- TASK TO CARRY OUT: Copy out the entries exactly, and wherever a picture appears, leave it out.

(Stored data)

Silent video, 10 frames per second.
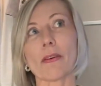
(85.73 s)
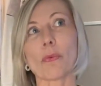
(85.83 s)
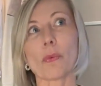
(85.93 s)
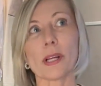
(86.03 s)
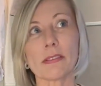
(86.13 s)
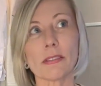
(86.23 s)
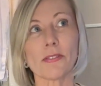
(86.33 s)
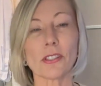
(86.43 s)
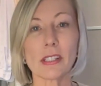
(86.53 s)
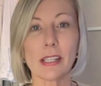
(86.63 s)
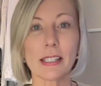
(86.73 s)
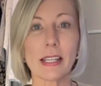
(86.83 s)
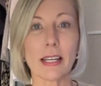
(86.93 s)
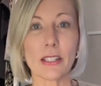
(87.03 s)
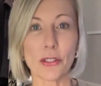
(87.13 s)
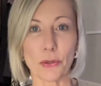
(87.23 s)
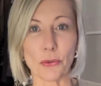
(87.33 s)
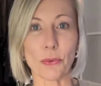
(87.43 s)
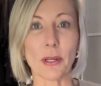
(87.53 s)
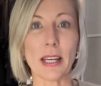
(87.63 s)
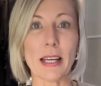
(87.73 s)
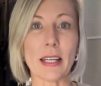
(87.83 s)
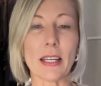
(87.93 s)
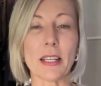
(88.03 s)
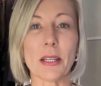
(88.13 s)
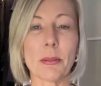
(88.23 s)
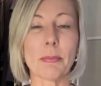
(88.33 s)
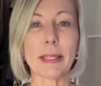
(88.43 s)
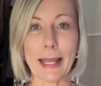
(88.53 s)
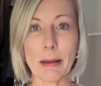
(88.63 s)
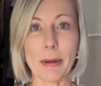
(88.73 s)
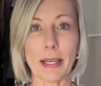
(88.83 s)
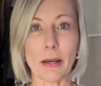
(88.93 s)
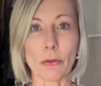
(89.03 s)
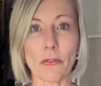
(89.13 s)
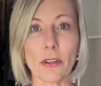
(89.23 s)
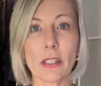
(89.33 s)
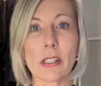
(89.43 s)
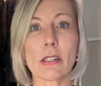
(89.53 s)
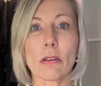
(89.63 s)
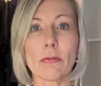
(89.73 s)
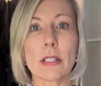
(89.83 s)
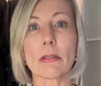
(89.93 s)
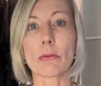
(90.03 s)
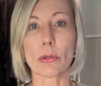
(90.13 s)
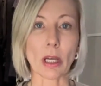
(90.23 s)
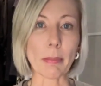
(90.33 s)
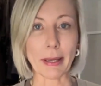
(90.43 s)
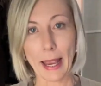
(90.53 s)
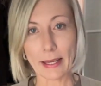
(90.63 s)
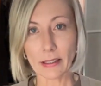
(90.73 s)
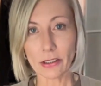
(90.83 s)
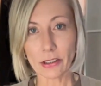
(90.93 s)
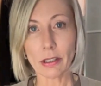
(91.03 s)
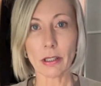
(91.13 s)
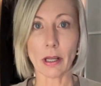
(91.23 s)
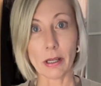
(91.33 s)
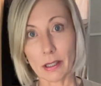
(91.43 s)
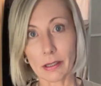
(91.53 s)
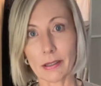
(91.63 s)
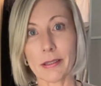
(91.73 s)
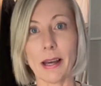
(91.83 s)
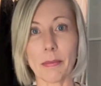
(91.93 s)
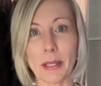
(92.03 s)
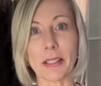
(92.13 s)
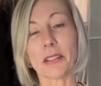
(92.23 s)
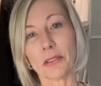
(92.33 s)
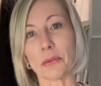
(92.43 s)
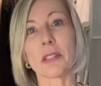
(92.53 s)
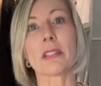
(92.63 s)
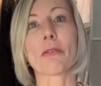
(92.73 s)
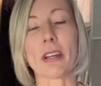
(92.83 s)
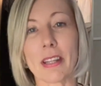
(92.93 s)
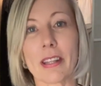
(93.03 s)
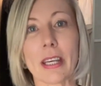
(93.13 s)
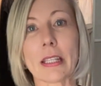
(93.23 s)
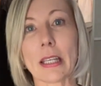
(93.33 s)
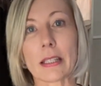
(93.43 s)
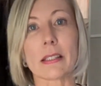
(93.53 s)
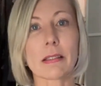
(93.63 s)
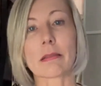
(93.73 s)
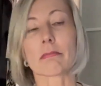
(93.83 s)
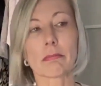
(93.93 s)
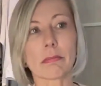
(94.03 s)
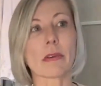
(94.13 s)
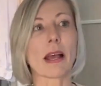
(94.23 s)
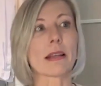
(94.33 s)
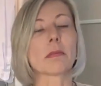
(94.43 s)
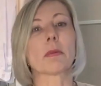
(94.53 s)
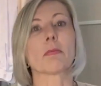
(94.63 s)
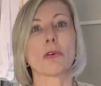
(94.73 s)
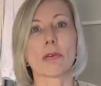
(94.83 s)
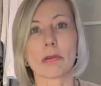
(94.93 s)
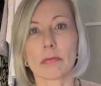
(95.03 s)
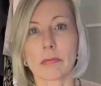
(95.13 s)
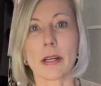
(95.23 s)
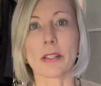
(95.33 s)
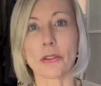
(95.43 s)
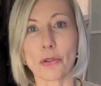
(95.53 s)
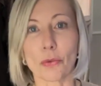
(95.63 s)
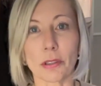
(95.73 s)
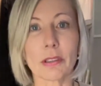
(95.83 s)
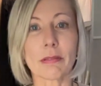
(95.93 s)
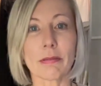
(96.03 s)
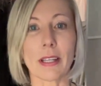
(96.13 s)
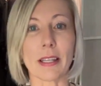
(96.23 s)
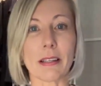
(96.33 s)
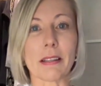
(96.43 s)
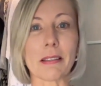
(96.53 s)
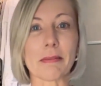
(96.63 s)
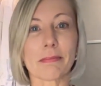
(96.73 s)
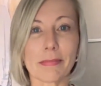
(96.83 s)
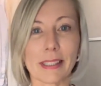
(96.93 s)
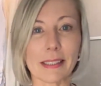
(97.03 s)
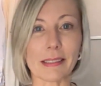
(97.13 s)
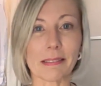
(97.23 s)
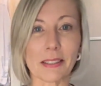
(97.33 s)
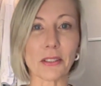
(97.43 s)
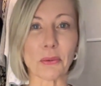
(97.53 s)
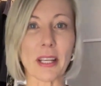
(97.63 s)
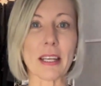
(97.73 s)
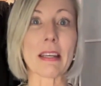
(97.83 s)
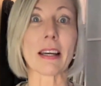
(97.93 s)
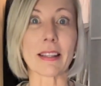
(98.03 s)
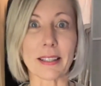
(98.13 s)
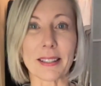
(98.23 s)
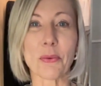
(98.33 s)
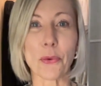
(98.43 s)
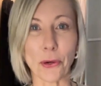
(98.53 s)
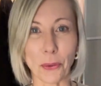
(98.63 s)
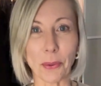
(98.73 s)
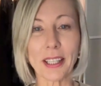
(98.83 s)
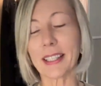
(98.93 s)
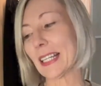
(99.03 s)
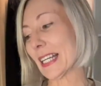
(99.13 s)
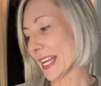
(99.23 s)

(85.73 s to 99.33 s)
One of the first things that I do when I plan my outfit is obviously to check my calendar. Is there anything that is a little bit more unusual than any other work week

- RESULT FOR THIS TASK:
Silent video, 10 frames per second.
(85.73 s)
(85.83 s)
(85.93 s)
(86.03 s)
(86.13 s)
(86.23 s)
(86.33 s)
(86.43 s)
(86.53 s)
(86.63 s)
(86.73 s)
(86.83 s)
(86.93 s)
(87.03 s)
(87.13 s)
(87.23 s)
(87.33 s)
(87.43 s)
(87.53 s)
(87.63 s)
(87.73 s)
(87.83 s)
(87.93 s)
(88.03 s)
(88.13 s)
(88.23 s)
(88.33 s)
(88.43 s)
(88.53 s)
(88.63 s)
(88.73 s)
(88.83 s)
(88.93 s)
(89.03 s)
(89.13 s)
(89.23 s)
(89.33 s)
(89.43 s)
(89.53 s)
(89.63 s)
(89.73 s)
(89.83 s)
(89.93 s)
(90.03 s)
(90.13 s)
(90.23 s)
(90.33 s)
(90.43 s)
(90.53 s)
(90.63 s)
(90.73 s)
(90.83 s)
(90.93 s)
(91.03 s)
(91.13 s)
(91.23 s)
(91.33 s)
(91.43 s)
(91.53 s)
(91.63 s)
(91.73 s)
(91.83 s)
(91.93 s)
(92.03 s)
(92.13 s)
(92.23 s)
(92.33 s)
(92.43 s)
(92.53 s)
(92.63 s)
(92.73 s)
(92.83 s)
(92.93 s)
(93.03 s)
(93.13 s)
(93.23 s)
(93.33 s)
(93.43 s)
(93.53 s)
(93.63 s)
(93.73 s)
(93.83 s)
(93.93 s)
(94.03 s)
(94.13 s)
(94.23 s)
(94.33 s)
(94.43 s)
(94.53 s)
(94.63 s)
(94.73 s)
(94.83 s)
(94.93 s)
(95.03 s)
(95.13 s)
(95.23 s)
(95.33 s)
(95.43 s)
(95.53 s)
(95.63 s)
(95.73 s)
(95.83 s)
(95.93 s)
(96.03 s)
(96.13 s)
(96.23 s)
(96.33 s)
(96.43 s)
(96.53 s)
(96.63 s)
(96.73 s)
(96.83 s)
(96.93 s)
(97.03 s)
(97.13 s)
(97.23 s)
(97.33 s)
(97.43 s)
(97.53 s)
(97.63 s)
(97.73 s)
(97.83 s)
(97.93 s)
(98.03 s)
(98.13 s)
(98.23 s)
(98.33 s)
(98.43 s)
(98.53 s)
(98.63 s)
(98.73 s)
(98.83 s)
(98.93 s)
(99.03 s)
(99.13 s)
(99.23 s)

(85.73 s to 99.33 s)
One of the first things that I do when I plan my outfit is obviously to check my calendar. Is there anything that is a little bit more unusual than any other work week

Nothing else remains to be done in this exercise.